I also notice a large /Library/Backblaze.bzpkg – 8.1GB – and apparently you can’t delete it. The penalty you pay for keeping offsite backups?

Anyway, I suddenly have a lot more free space. Its annoying that I’ll have to keep track of all this from time to time, as one has to occasionally perform some housekeeping of one’s Mac.

com.apple.bird getting large?

I was wondering why my disk space was reducing pretty quickly on my Mac, and it turns out my ~/Library/Caches/com.apple.bird/ directory was 92GB in size! Inspecting some of the larger files, I notice that it has a WhatsApp header, which suggests that these are my WhatsApp iCloud backups.

There obviously seems to be some kind of bug as I have files, one per day, from sometime in April. They all start around 800MB and grow to 2GB in size. Each.

It seems like there are other files there too, and I wasn’t sure if deleting it would just make sense. The solution? System Preferences -> iCloud then toggle iCloud Drive off. There is a warning about how it will delete all iCloud documents from your Mac. Its all good considering this is supposed to be saved in the cloud right? Restart it, and voila, you see the directory go down to 0 bytes.

Something up with the bird daemon? I don’t know if brctl would help in any way, so I’m happy there’s an easier way to recover lost space.

Apple’s problem – lacking roadmaps

I’ve been an Apple Mac user for a very long time. I didn’t buy the first iPhone (still believing in Nokia and loving the idea of the open Android, and the second phone was the BlackBerry) personally getting on the bandwagon with the iPhone 4. I did buy the first iPad, at a huge 64GB, because it was the only one available on day 2 of the launch.

In recent times, my main Mac has been the MacBook Air. I have a retina iPad Mini and an iPhone 6 Plus. I also sport an Apple Watch. I am generally satisfied with the Apple ecosystem.

However, I’m in the market for new hardware. I’m quite satisfied with the iPhone 6 Plus, so I have no idea if I’ll get the next iPhone that gets released in 2016. Pricing does play a role – a 64GB iPhone 6s Plus is RM4,199! When I bought the 64GB iPhone 6 Plus, the Ringgit-USD exchange rate was a lot better and it only cost me RM3,149 (really on the upper band of what I’d want to pay for a mobile phone that gets about 2 years of use; the 64GB iPhone 6 used to cost RM2,749).

So what do I want? An iPad Pro with a keyboard is likely something I will grab in due time (probably the 9.7″ version since I’m OK with the old size). Do I buy it now, considering its got a different release cycle compared to its bigger brother?

I would love to grab a MacBook and a Mac Mini, but I want to see if there are new updates to the MacBook Air or if that line gets killed (major reason: retina display). And as of this writing, the Mac Mini hasn’t been updated for 655 days. I’m mixed between that and an iMac to be honest. Its all about the fact that I will get more storage out of these machines (512GB on the MacBook Air/MacBook just isn’t enough!)

The MacRumors Buyers Guide states that everything is either a don’t buy/caution/neutral, with the exception of the MacBook (which as I said, has a retina display but brings other pain over my MacBook Air that I’ll have to price in).

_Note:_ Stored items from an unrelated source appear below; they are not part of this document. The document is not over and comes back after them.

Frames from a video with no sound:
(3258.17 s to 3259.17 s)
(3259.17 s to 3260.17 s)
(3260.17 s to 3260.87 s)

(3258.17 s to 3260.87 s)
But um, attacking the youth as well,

NYT says Apple’s iPhone Sales Drop Again, but Services Are a Bright Spot, while Business Insider says It’s time to take a serious look at Tim Cook’s leadership of Apple. The WSJ reports In China, Apple’s Local Competition Takes a Bite Out of Its Revenue. Bloomberg reports Apple’s China Problem Is That Local Phones are Good — and Cheap.

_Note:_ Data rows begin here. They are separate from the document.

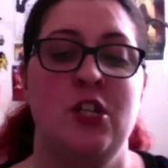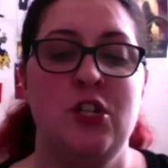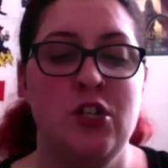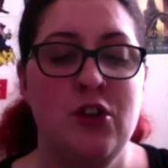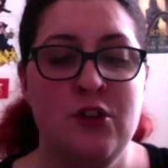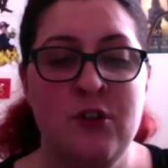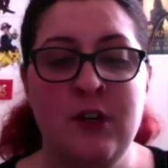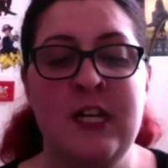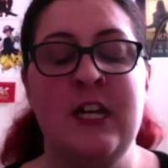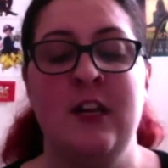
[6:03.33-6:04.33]
You do not
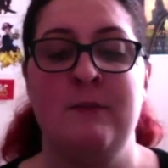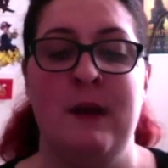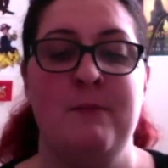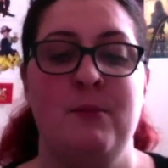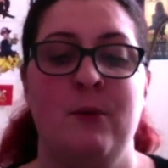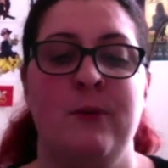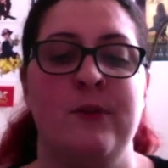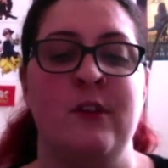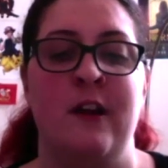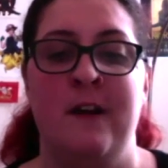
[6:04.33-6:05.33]
need other
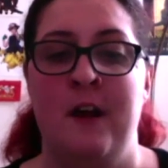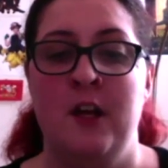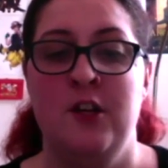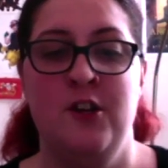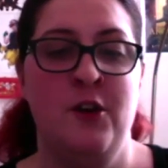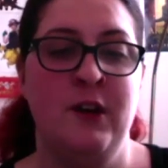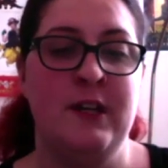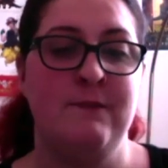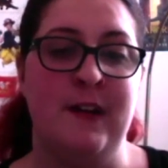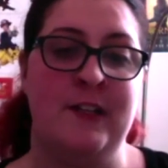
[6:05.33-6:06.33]
people's, you do not need
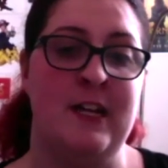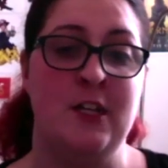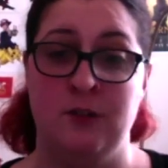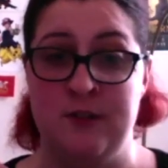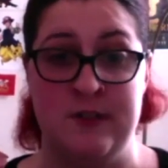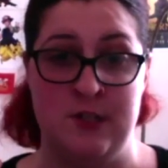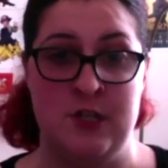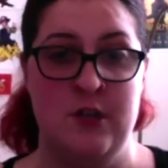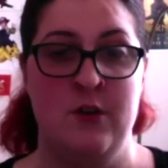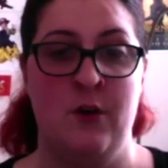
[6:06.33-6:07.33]
to validate your
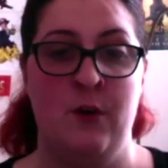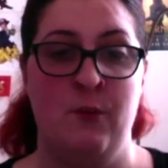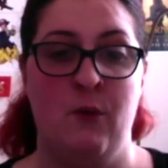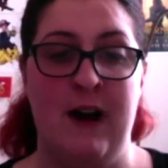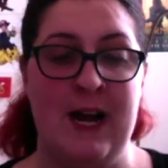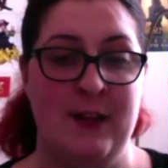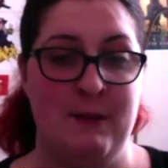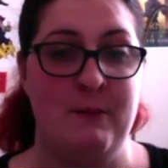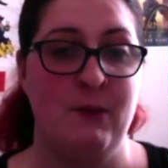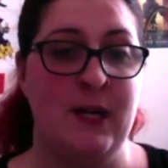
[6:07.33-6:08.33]
decision on why other
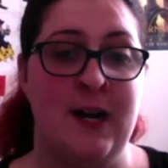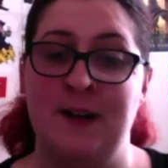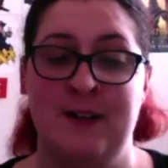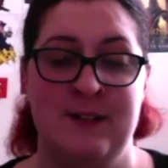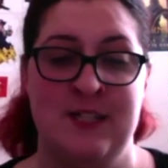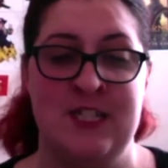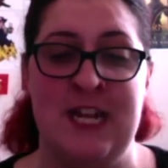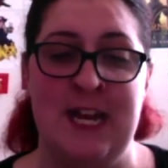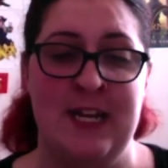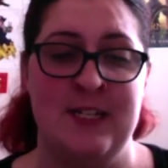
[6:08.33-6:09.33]
people can't
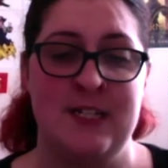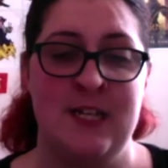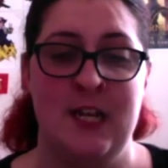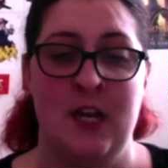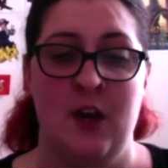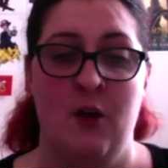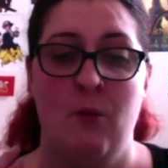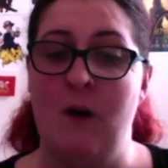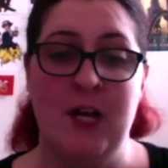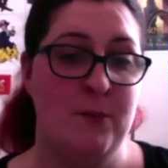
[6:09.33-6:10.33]
understand
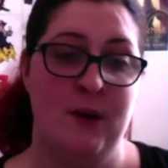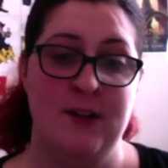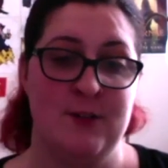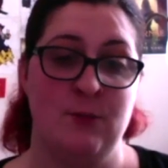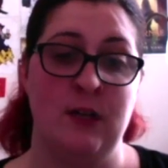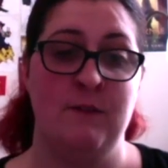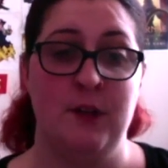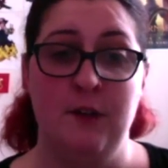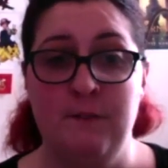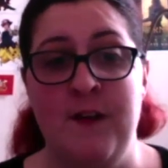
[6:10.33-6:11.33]
why you're buying this book. If
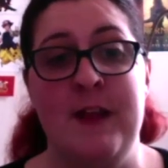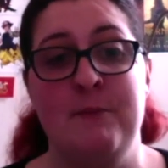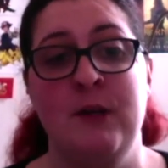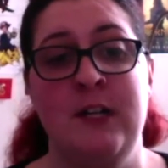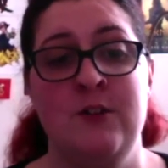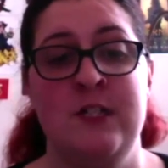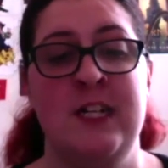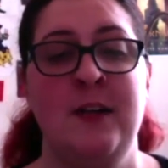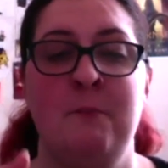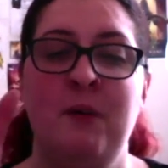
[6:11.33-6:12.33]
you find that book
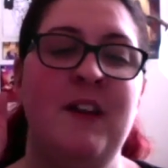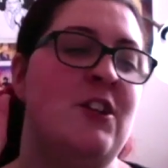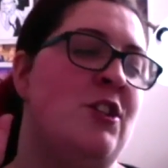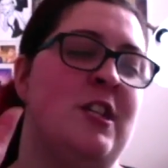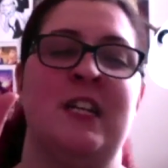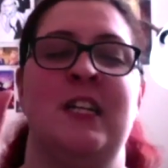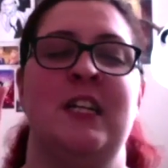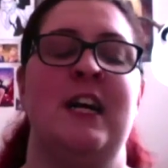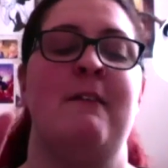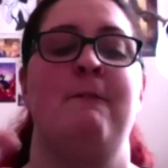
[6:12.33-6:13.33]
interesting, buy the shit out of
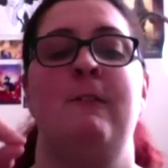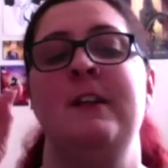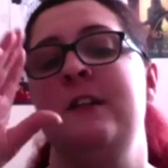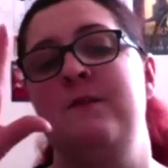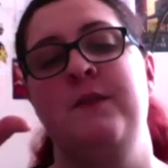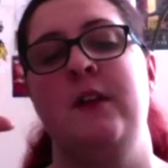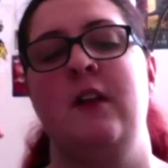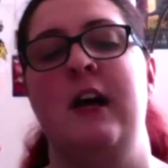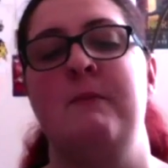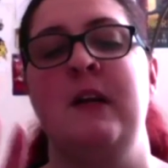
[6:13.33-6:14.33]
that. Rent it from the
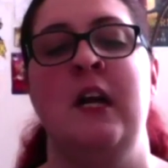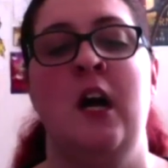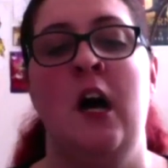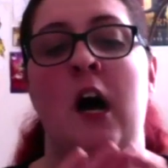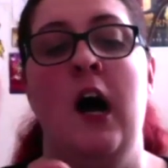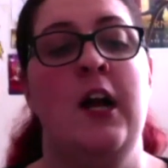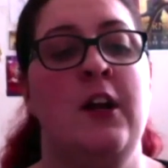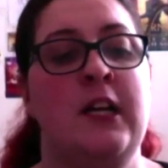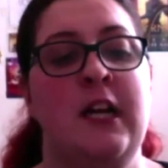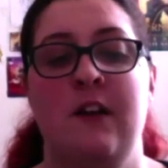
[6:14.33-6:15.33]
library. I
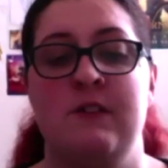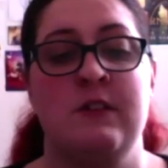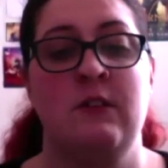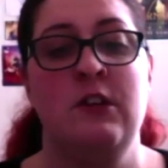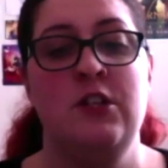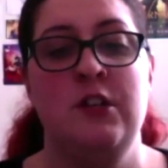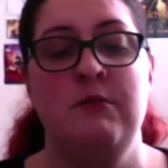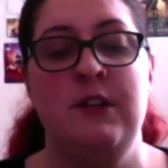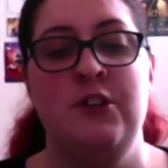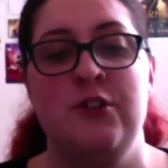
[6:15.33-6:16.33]
don't care, as long as
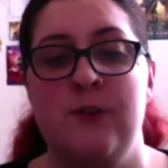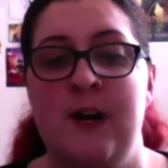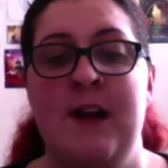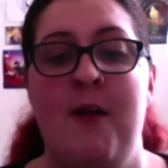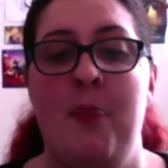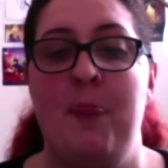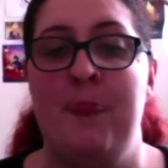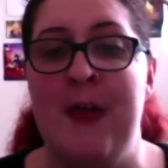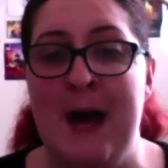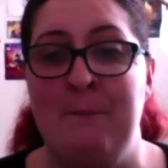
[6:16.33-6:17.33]
you enjoy
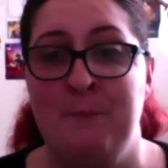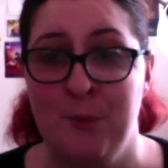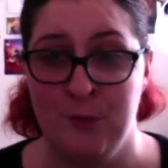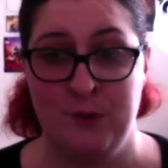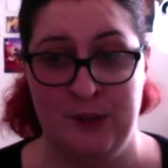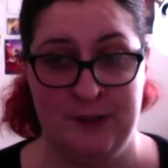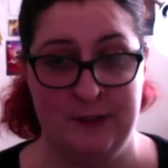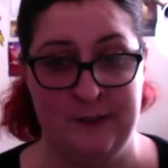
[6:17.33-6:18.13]
that book.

Which brings me to the main point of what I’m after: clear roadmaps. We need modern hardware and predictable release cycles. Because everyone wants to buy the latest, greatest, piece of hardware since these prices don’t go down and Apple doesn’t discount. I think I’m not alone in wanting this, enterprises want this too (in addition to amazing turnaround times for warranties).

I hope Apple goes back into some cycle of predictability even if they don’t release roadmaps. Like we all know we get a new iPhone in September. I’d like this replicated for Macs as well as iPads. This will ensure they probably start churning out better quarterly results as people start planning their purchases.